Jeff Pearlman is well-known among baseball fans. He has written for Sports Illustrated and ESPN.com, as well as putting together the book Love Me, Hate Me: The Making of an Anti-Hero. That kind of portfolio is not too shabby.
For the worldwide leader in sports (ESPN, for those who don’t know), Pearlman wrote an article in mid May calling for Joe Torre’s firing. (You can find it here.) The gist of his reasoning was that Torre had become too listless and Pearlman believed the New York Yankees needed “a sixth taste of Billy Martin -- throwing bases and kicking dirt and challenging his dogs…to step up and show some cajones.”
Naturally, I agreed. Torre has been given way too much credit for his team’s wins. How many home runs does he hit? How many innings does he pitch? It doesn’t take a baseball genius to write out that lineup every night or signal to Mariano Rivera in the ninth inning.
Sure, Torre’s supporters say he has the ability to “take pressure off players” and “massage their egos.” I guess they’re right. But do other guys not have that ability? There are many managers who could step in and do the same job. Torre isn’t even the best manager in Yankee Stadium. Joe Girardi does plenty of work for YES, the Yankees’ television station. Either he or Don Mattingly would be fine replacements. And then there are plenty of Manny Actas and Ned Yosts, former coaches with other teams that should be managing, floating around
So, imagine my dismay when I stumbled upon a recent article written by Pearlman that recanted his earlier one. His gist was that he had not given Torre the benefit of the doubt, had not given Torre enough time to salvage the Yankees’ 2007 season with his managerial brilliance.
He was right the first time. Joe Torre should have been gone. Maybe even before this season even began.
Before you Yankee fans -- not the ones with the backward caps who say things like, “I gave up on them after 2003 because they hadn’t won in a while,” mind you, but the true Yankee fans -- start sending me hate mail, hear me out.
I know that Torre has won four World Series over one five year stretch. But why should that preclude him from getting axed? It’s really a team that wins a World Series, not one star player or a wise manager or an ace closer. To give Torre a large percentage of the credit for 1996, 1998, 1999, and 2000 would be silly.

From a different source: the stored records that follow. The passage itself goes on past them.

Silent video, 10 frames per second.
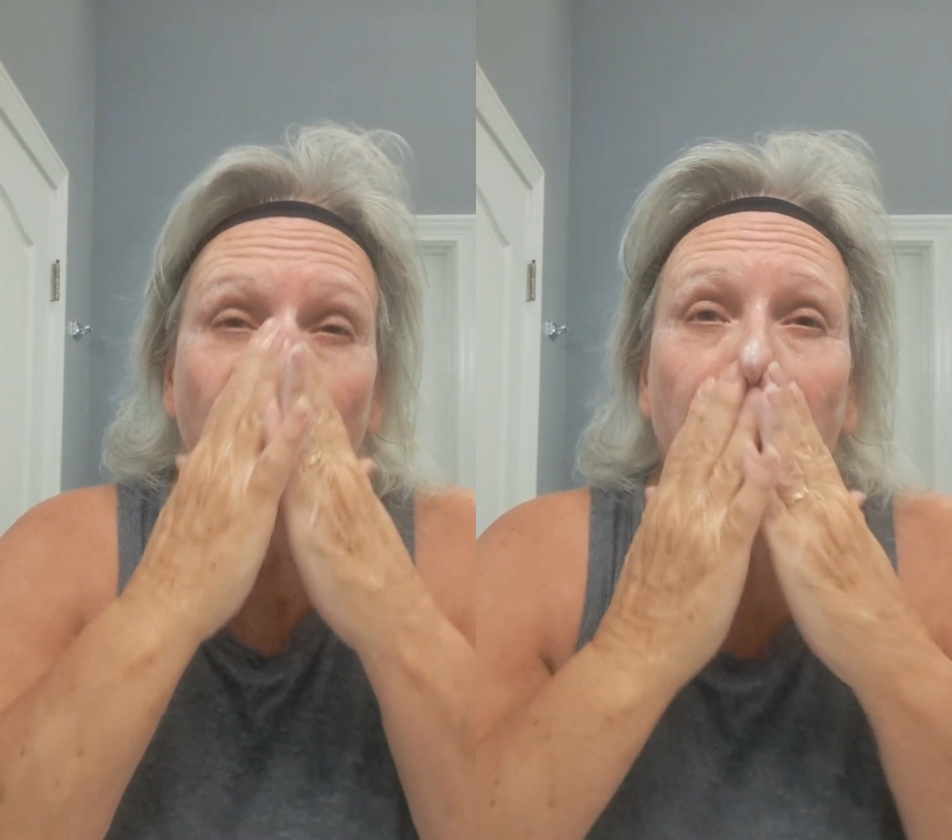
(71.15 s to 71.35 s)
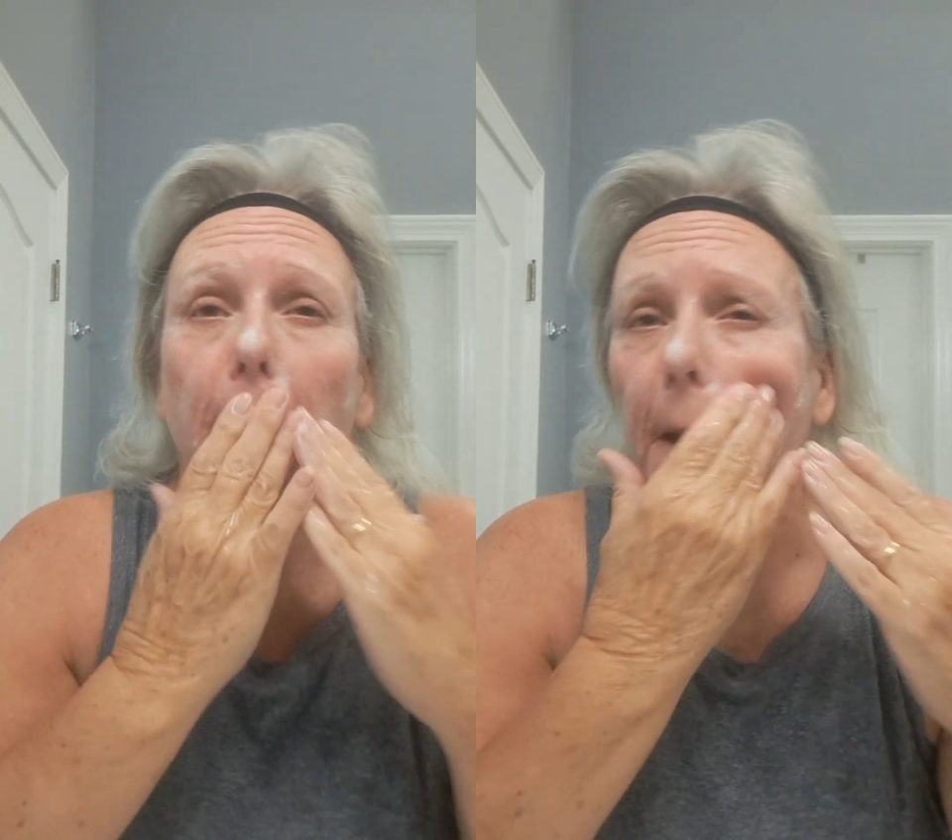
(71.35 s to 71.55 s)

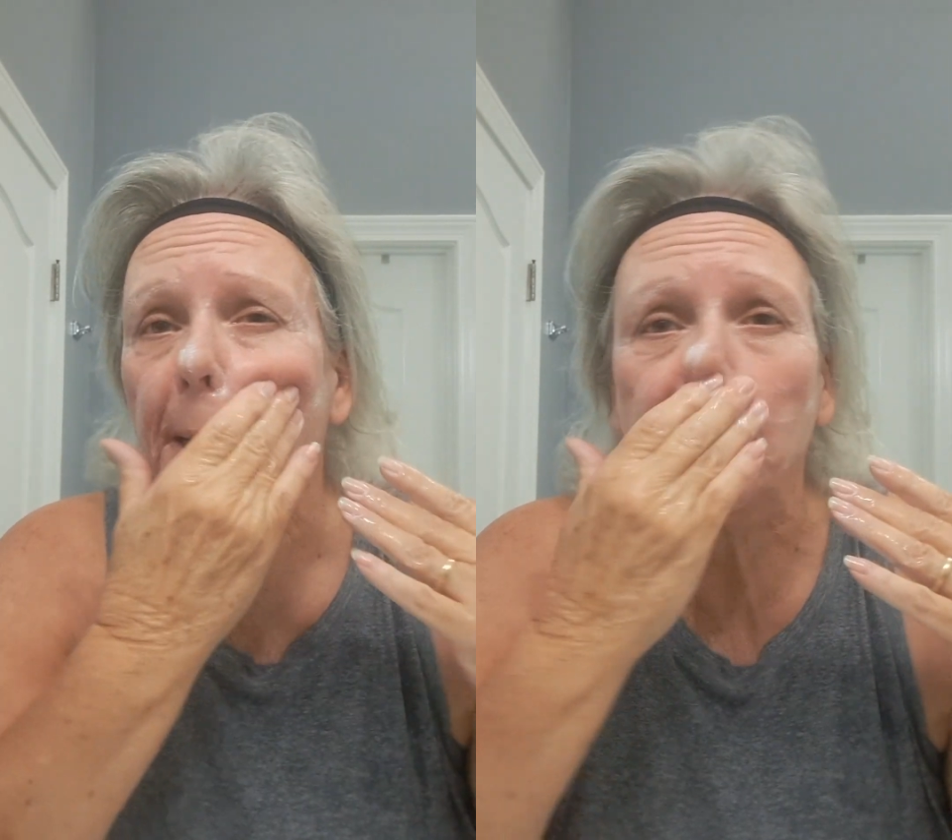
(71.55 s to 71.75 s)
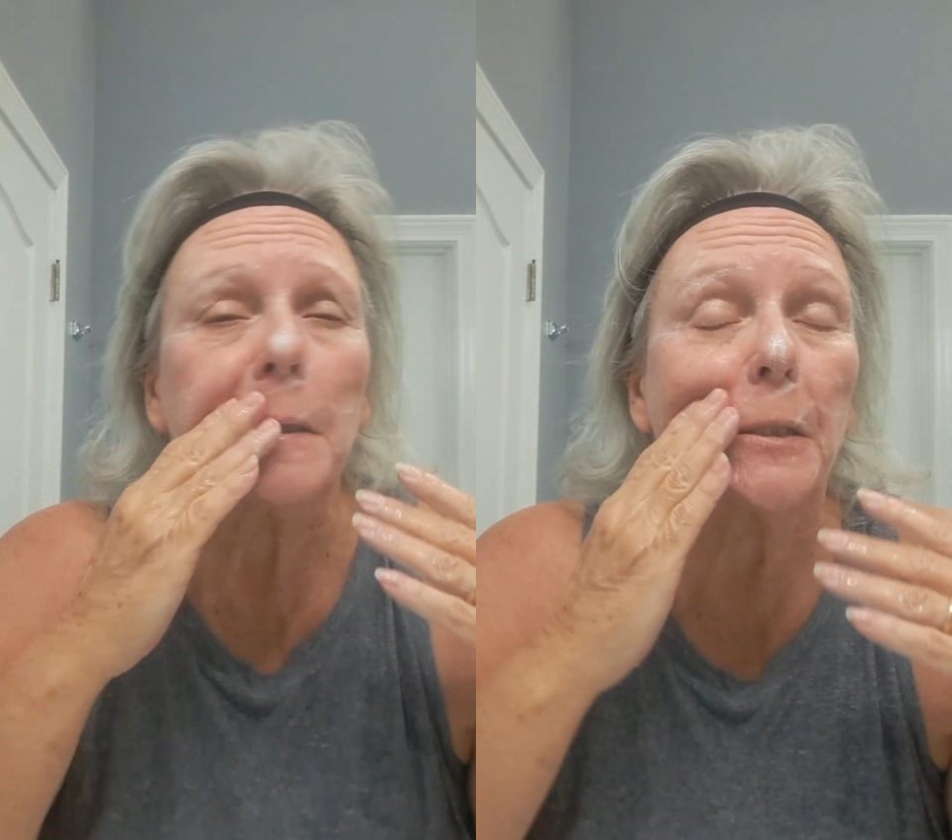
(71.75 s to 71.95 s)
you're
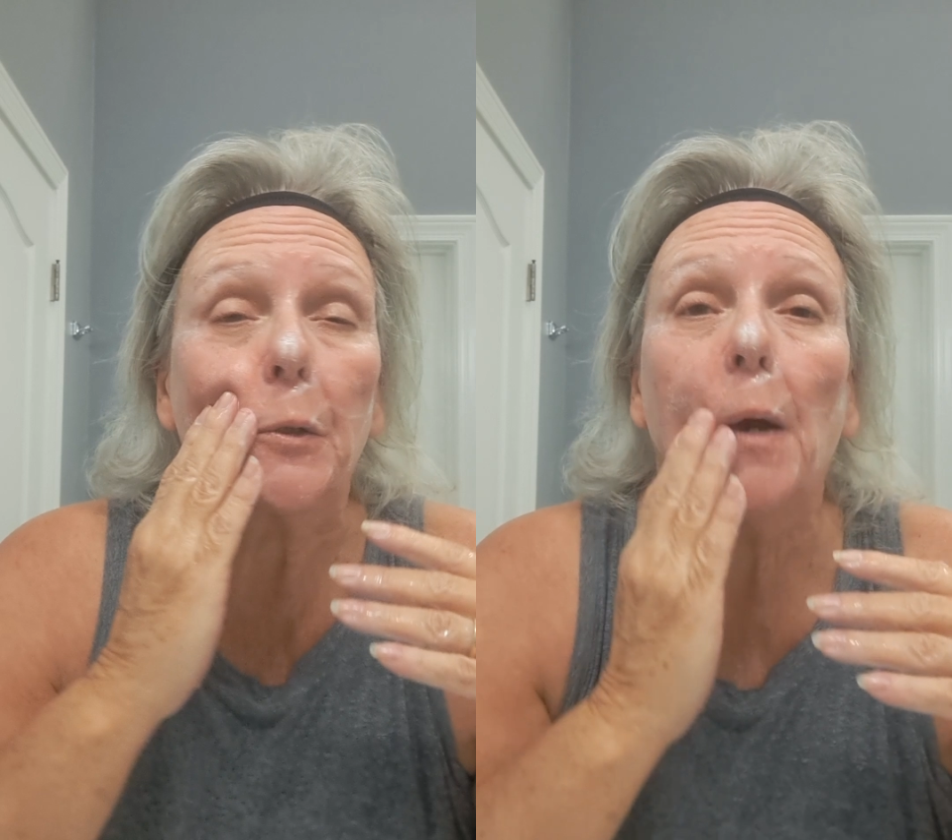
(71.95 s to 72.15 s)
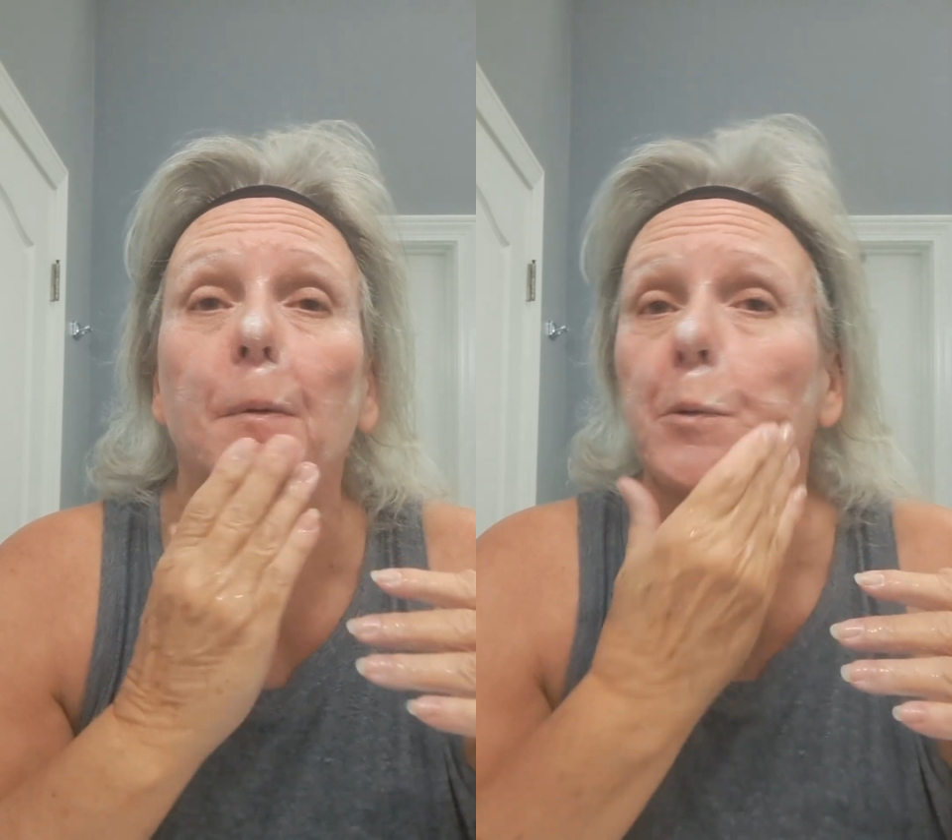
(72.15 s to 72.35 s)
not
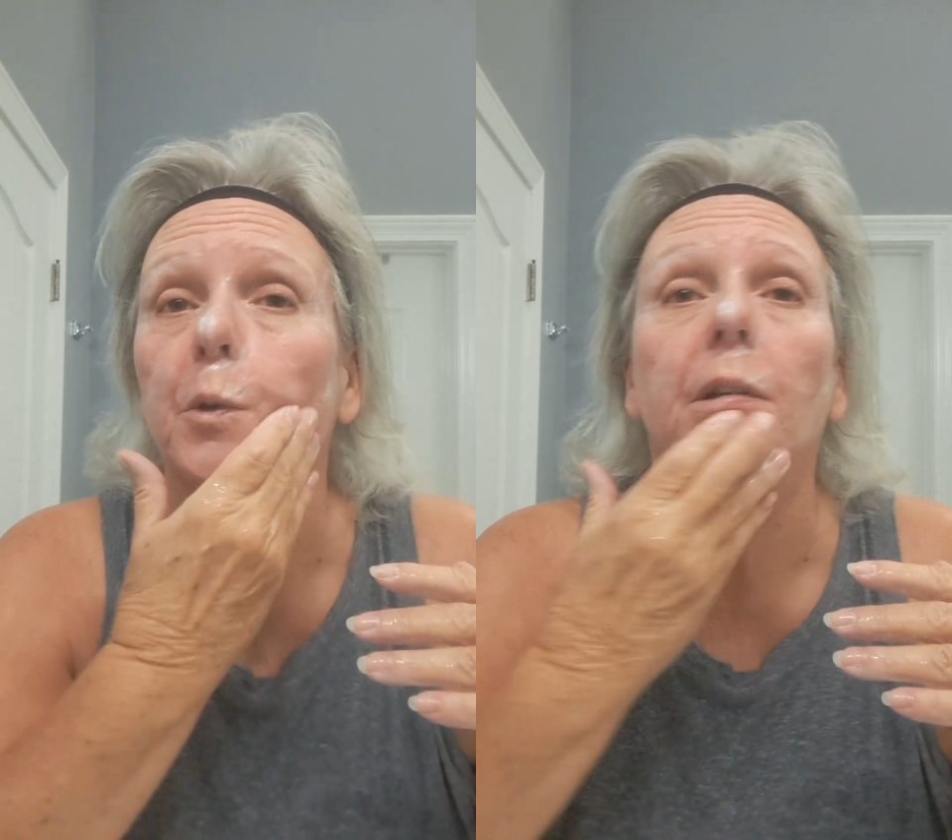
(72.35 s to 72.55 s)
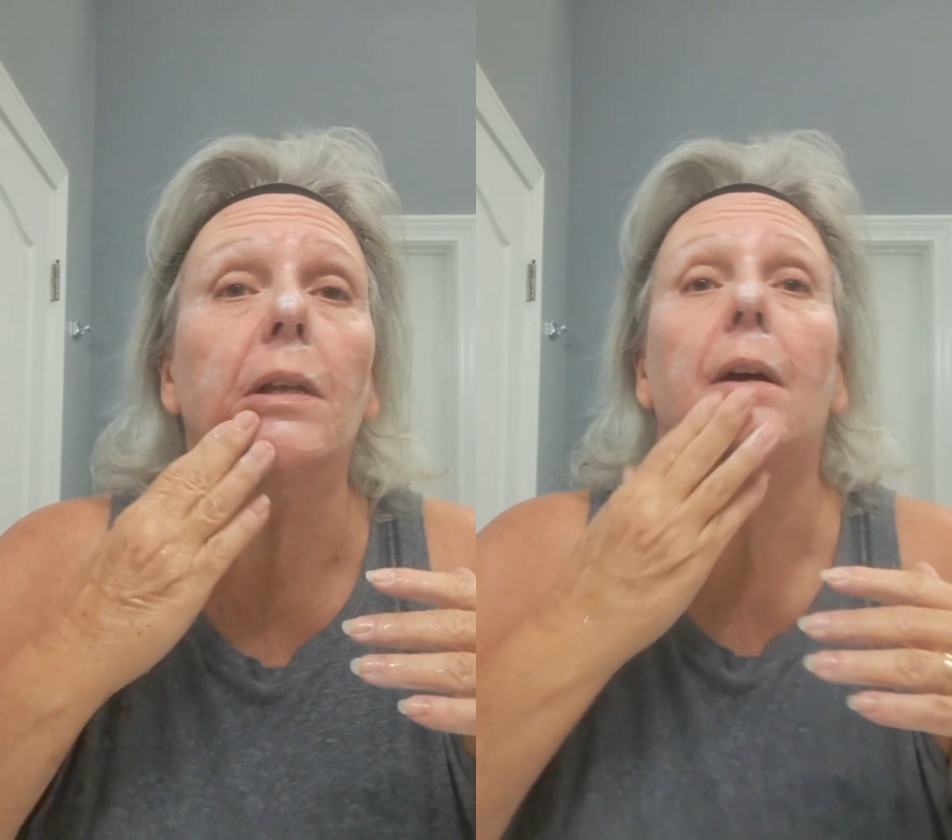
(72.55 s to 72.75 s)
scrubbing
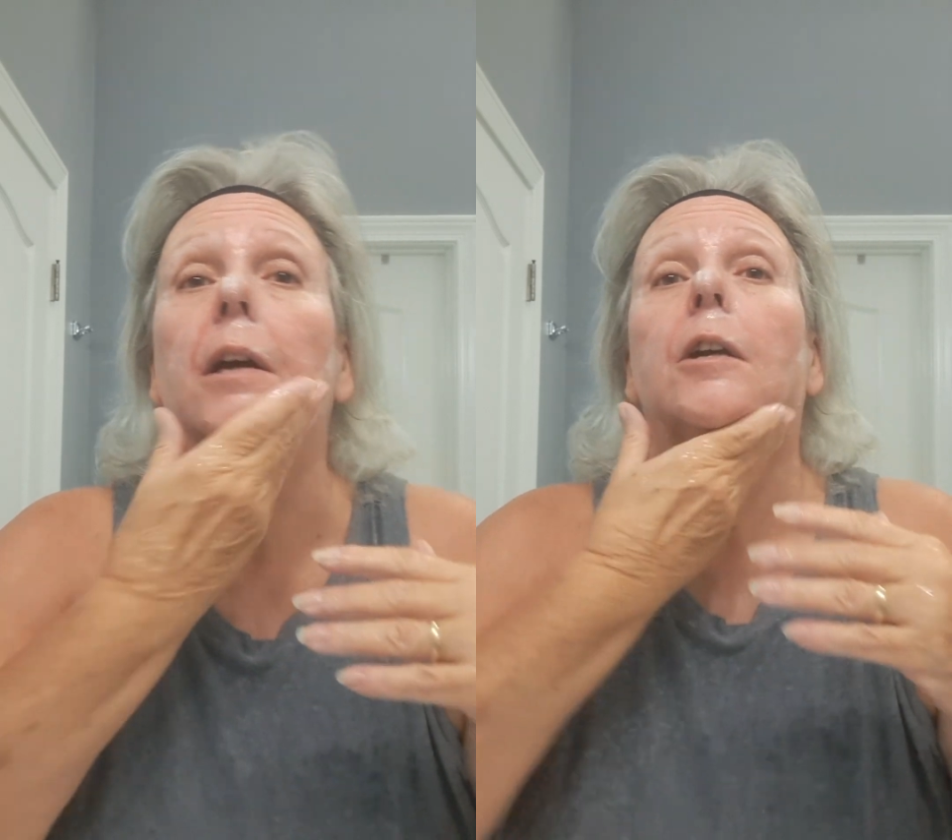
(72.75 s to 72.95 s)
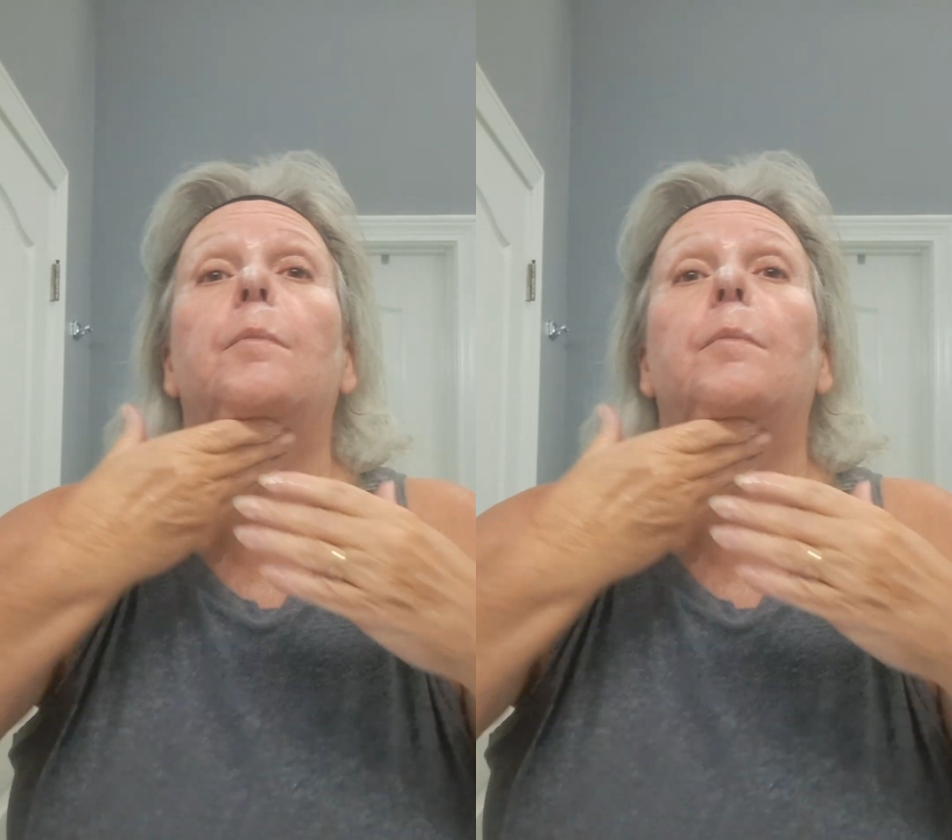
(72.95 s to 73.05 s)
real hard,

As managers continue to rely heavily on bullpens, it does not make sense to employ a skipper who cannot effectively control a corps of relief pitchers. He pitches guys like Paul Quantrill, Steve Karsay, and Scott Proctor until their arms fall off. Guys like Luis Vizcaino are going to start feeling the effects of overuse in the near future. Even Rivera has shown signs of being slightly less immortal in postseason play in recent years, as his innings continued to sit in the high 70s.
The recent turnaround of the Yankees cannot and should not be credited to Torre. The Yankees stand only four games behind the Boston Red Sox in the American League East and are only half a game behind the Mariners in the Wild Card (through Sunday). A super-strong stretch after the All Star Break has propelled them into contention after having been, at one time, last in their division.
The reason for their miraculous turnaround can be placed squarely upon their luck beginning to even out. (In fact, fellow AtHomePlater Justin Zeth astutely pointed that the Yankees were down on their luck earlier in the year here.)
The Yankees started the year 1-10 in one-run games, but have gone 10-5 since them. (Their record of 11-15 is still unlucky, as teams “should” be around .500 in one-run games.) Their expected win-loss record (calculated using a formula involving runs scored and runs allowed) is 76-48, six games better than their actual record. This is an improvement over where they previously have stood. Their luck has evened out in both of these cases.
But we’re missing one huge thing, if we stopped there. Earlier in the season, the Yankees had serious injury issues. Chien-Ming Wang, Mike Mussina, and Phil Hughes all missed extended periods of time due to hamstring injuries. Guys like Tyler Clippard and Jeff Karstens took line drives off the hand and leg, respectively. Both broke bones and have been out lengthy periods of time. Carl Pavano -- though he doesn’t really count for anything -- the opening day starter, had Tommy John surgery. All of these injuries to the most important position in baseball -- starting pitcher -- put the Yankees in a huge hole.
It was also very unlucky. Injuries of this magnitude this close together are extremely rare. But once the starting five -- Roger Clemens, Andy Pettitte, Chien-Ming Wang, Phil Hughes, and Mike Mussina -- got healthy and pitching consistently, things got better in a hurry.
So, Pearlman had it right the first time. The Yankees do need to axe Torre, but that is something that can wait until this offseason. (I’m not flip-flopping, but I believe there is no need to create a huge distraction during this hot streak.) Pearlman was wrong to recant. The Yankees have not been winning as of late because of Torre, but only because this $200 million juggernaut is playing as it should have been all season long.